By Hallie Mummert, Managing Editor, “Inside Direct Mail”
 
This article contains extensive material from Jim Wheaton, a Principal at Wheaton Group. This material has been underlined for quickreference.
 
Reprinted with permission from the December 2002 issue of Inside Direct Mail newsletter, Copyright 2002 North American Publishing Co., www.insidedirectmail.com.

Sometimes what you take out of a list can have a more significant effect on response than what you add to it.  After all, who wants to waste valuable marketing dollars on names that are not likely to respond to your offer?

While you can probably guess some of the obvious groups of people whom you would not want to mail, you might be surprised at what other response traps could be lurking in a file.

With the help of a few list/database experts, I've compiled a collection of suppression criteria for direct mail lists.  The first five ideas are applicable to all direct marketers, while the remainder are strategies that are specific to a company's list usage history, audience base or product category.

Suppress:  Do Not Mail Requests
Of course you are already using external and internal pander files.  But just in case you aren't, let's review this best practice.

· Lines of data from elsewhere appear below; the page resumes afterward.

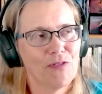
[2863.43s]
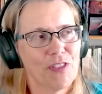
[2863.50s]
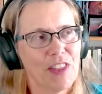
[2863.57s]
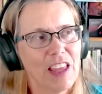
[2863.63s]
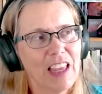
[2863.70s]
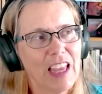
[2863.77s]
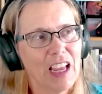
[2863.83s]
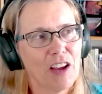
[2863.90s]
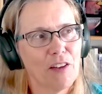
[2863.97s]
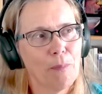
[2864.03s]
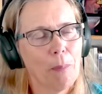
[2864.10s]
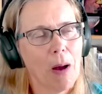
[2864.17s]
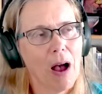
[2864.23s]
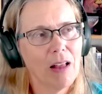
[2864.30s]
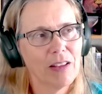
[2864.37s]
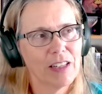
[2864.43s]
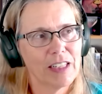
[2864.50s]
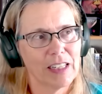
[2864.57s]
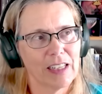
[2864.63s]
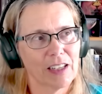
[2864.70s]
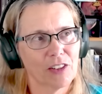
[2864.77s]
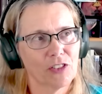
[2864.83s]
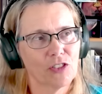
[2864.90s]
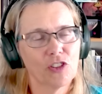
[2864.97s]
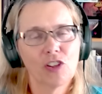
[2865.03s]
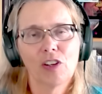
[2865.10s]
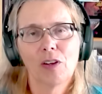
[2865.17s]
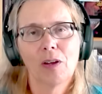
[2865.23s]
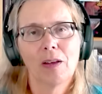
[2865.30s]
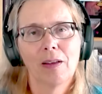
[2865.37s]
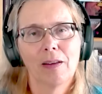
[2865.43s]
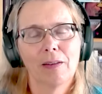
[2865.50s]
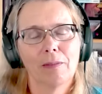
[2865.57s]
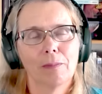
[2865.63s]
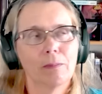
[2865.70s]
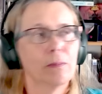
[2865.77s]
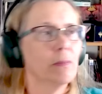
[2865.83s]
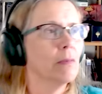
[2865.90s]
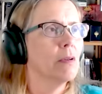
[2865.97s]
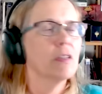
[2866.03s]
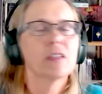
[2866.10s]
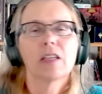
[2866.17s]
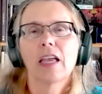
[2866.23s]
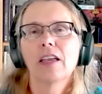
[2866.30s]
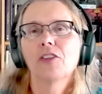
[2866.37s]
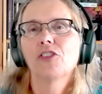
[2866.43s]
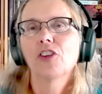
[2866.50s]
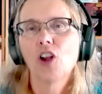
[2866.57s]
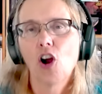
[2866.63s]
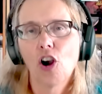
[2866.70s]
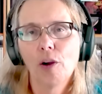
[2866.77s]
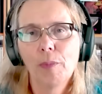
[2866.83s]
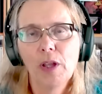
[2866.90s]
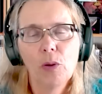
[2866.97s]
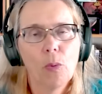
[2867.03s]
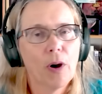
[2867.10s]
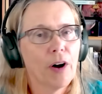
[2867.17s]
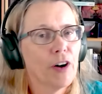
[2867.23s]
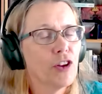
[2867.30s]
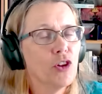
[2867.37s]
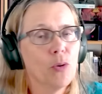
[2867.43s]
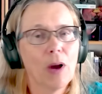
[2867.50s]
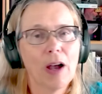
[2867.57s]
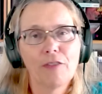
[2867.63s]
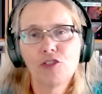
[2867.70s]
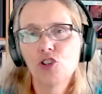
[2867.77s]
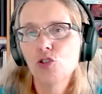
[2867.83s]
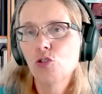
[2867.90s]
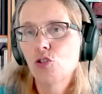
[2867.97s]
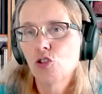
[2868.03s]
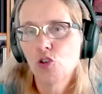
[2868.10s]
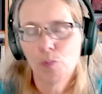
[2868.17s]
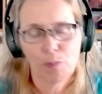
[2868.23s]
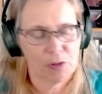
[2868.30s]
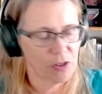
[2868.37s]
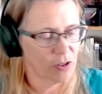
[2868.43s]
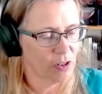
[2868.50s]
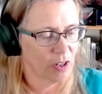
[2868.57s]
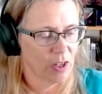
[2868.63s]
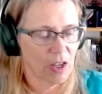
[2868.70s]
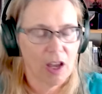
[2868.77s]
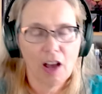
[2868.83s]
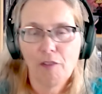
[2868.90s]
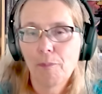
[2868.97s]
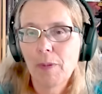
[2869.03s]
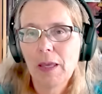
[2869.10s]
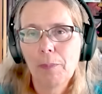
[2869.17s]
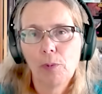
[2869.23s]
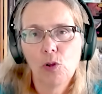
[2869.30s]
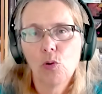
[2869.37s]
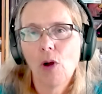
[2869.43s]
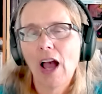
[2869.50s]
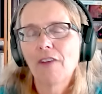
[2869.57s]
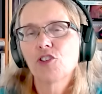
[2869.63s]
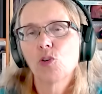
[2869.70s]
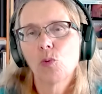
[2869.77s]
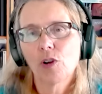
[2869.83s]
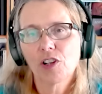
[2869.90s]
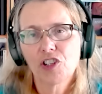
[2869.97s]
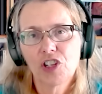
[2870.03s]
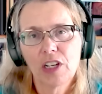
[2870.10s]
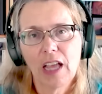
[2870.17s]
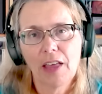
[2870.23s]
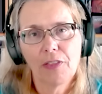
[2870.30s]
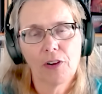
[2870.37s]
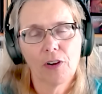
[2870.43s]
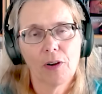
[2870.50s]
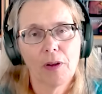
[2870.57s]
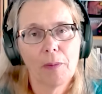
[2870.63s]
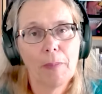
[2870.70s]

thinking of politics, say it's an army where you have two groups of people who have to work together.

In the course of your direct mail activities, you probably have received requests from prospects and customers to be dropped from your mailing list.  These names should be assembled in a file that you run against all future prospecting and retention efforts.

In addition to your own pander file, the Direct Marketing Association (DMA) maintains a file of names and addresses of U.S. citizens who have asked that companies no longer send them direct mail campaigns.  Called the Mail Preference Service, this file lists individual requester's names for five years.

While use of the file is a requirement of all member companies, they do not have to suppress their own house file names, says Jim Wheaton, principal of Wheaton Group and cofounder of Data University, which offers on-site database marketing training, webinars and consulting.

Wheaton explains that you own your customer and inquiry names, so you do not need to run them against the DMA's MPS file.  But be certain to bump any prospecting files against this external suppression list.

Suppress:  Prisons, APOs/FPOs, Deceased
Need I point out the obvious? Deceased people cannot respond to your offer, thus this is a waste of a direct mail package and a hurtful reminder of the loss of a loved one

Other no-brainer suppression segments are APOs/FPOs, which are military addresses, and prisoner addresses.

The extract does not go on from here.